To make the jurisdiction logic explicit, the West Virginia SOL baseline used here is:
- General SOL period: 1 year
- Statute: W. Va. Code § 61-11-9
Gentle note: This content is focused on spreadsheet quality control and calculator consistency—not legal advice. If you’re dealing with exceptions or specialized legal theories, you’ll still want to evaluate those separately.
When to run it
For the best signal-to-effort ratio, run the spreadsheet checker:
- right before you run Damages Allocation in DocketMath, and
- again after you update inputs.
Use this quick timing checklist:
Confirm all date fields exist, parse correctly, and map to the columns the calculator expects.
Ensure the jurisdiction context is set to US-WV.
Re-run if you changed any “trigger” date (for example: incident/event date, notice date, discovery date, filing date).
Data movement is where date formats and blank cells often sneak in.
If you add categories (damage buckets) or modify weight formulas, re-check totals and row alignment.
Here’s how common input changes affect outputs in a typical Damages Allocation workflow:
| Spreadsheet input you edit | Common error | What the checker changes/flags | Downstream impact on Damages Allocation |
|---|---|---|---|
| Trigger date (e.g., event date) | Stored as text | Flags invalid/unparseable dates | Timeliness/eligibility comparisons can flip |
| Cutoff/filing date | Wrong column referenced | Flags mismatched or missing date pairing | SOL window comparisons break |
| Weight percentages | Don’t sum to 1.00 / 100% | Flags imbalance and blank/negative weights | Allocations scale incorrectly across buckets |
| Category list | Different lengths across tabs | Flags row count mismatch | The calculator may misalign categories with inputs |
Gentle disclaimer: This workflow supports spreadsheet accuracy and consistency, not legal advice. The SOL “default general rule” approach described here is the checker’s baseline; it’s not a substitute for analyzing whether any special circumstances apply.
Try the checker
Start with DocketMath’s Damages Allocation flow:
- Primary CTA: /tools/damages-allocation
A practical test drive:
- Open Damages Allocation in DocketMath.
- Upload or enter your spreadsheet data for West Virginia (US-WV).

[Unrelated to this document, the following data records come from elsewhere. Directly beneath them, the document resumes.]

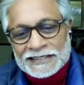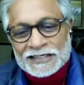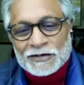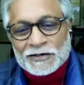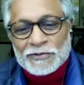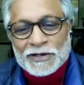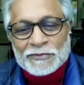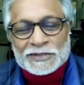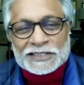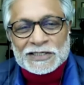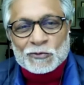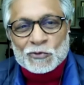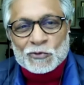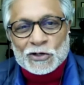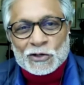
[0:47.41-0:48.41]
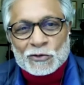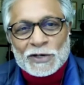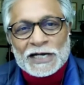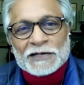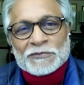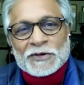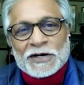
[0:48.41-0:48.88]
CWM is a
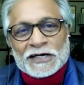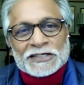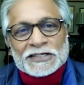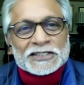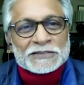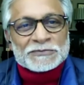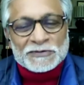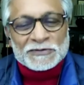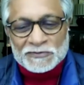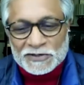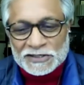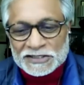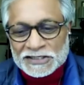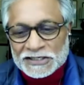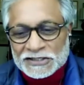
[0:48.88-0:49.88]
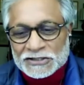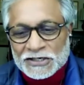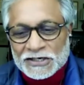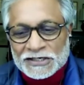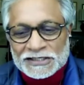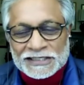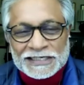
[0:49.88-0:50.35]
worldwide partnership of Christian
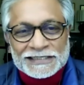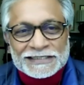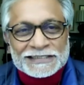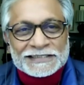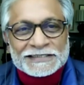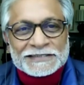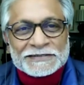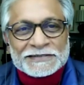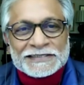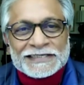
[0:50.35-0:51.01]
churches.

- Execute the spreadsheet checker step.
- Review any flagged items.
- Fix the spreadsheet inputs (especially date parsing and weight totals), then run the checker again.
- Only after the checker passes should you proceed to finalize Damages Allocation results.
What you should expect when the checker passes cleanly:
- A 1-year default general SOL baseline for West Virginia under W. Va. Code § 61-11-9
- consistent date arithmetic behavior
- coherent allocation weights that match the calculator’s assumptions
Warning: If the checker reports date parsing issues, don’t “trust the numbers.” In many allocation models, incorrect date arithmetic can change eligibility outcomes and affect totals—even when the breakdown by bucket looks plausible.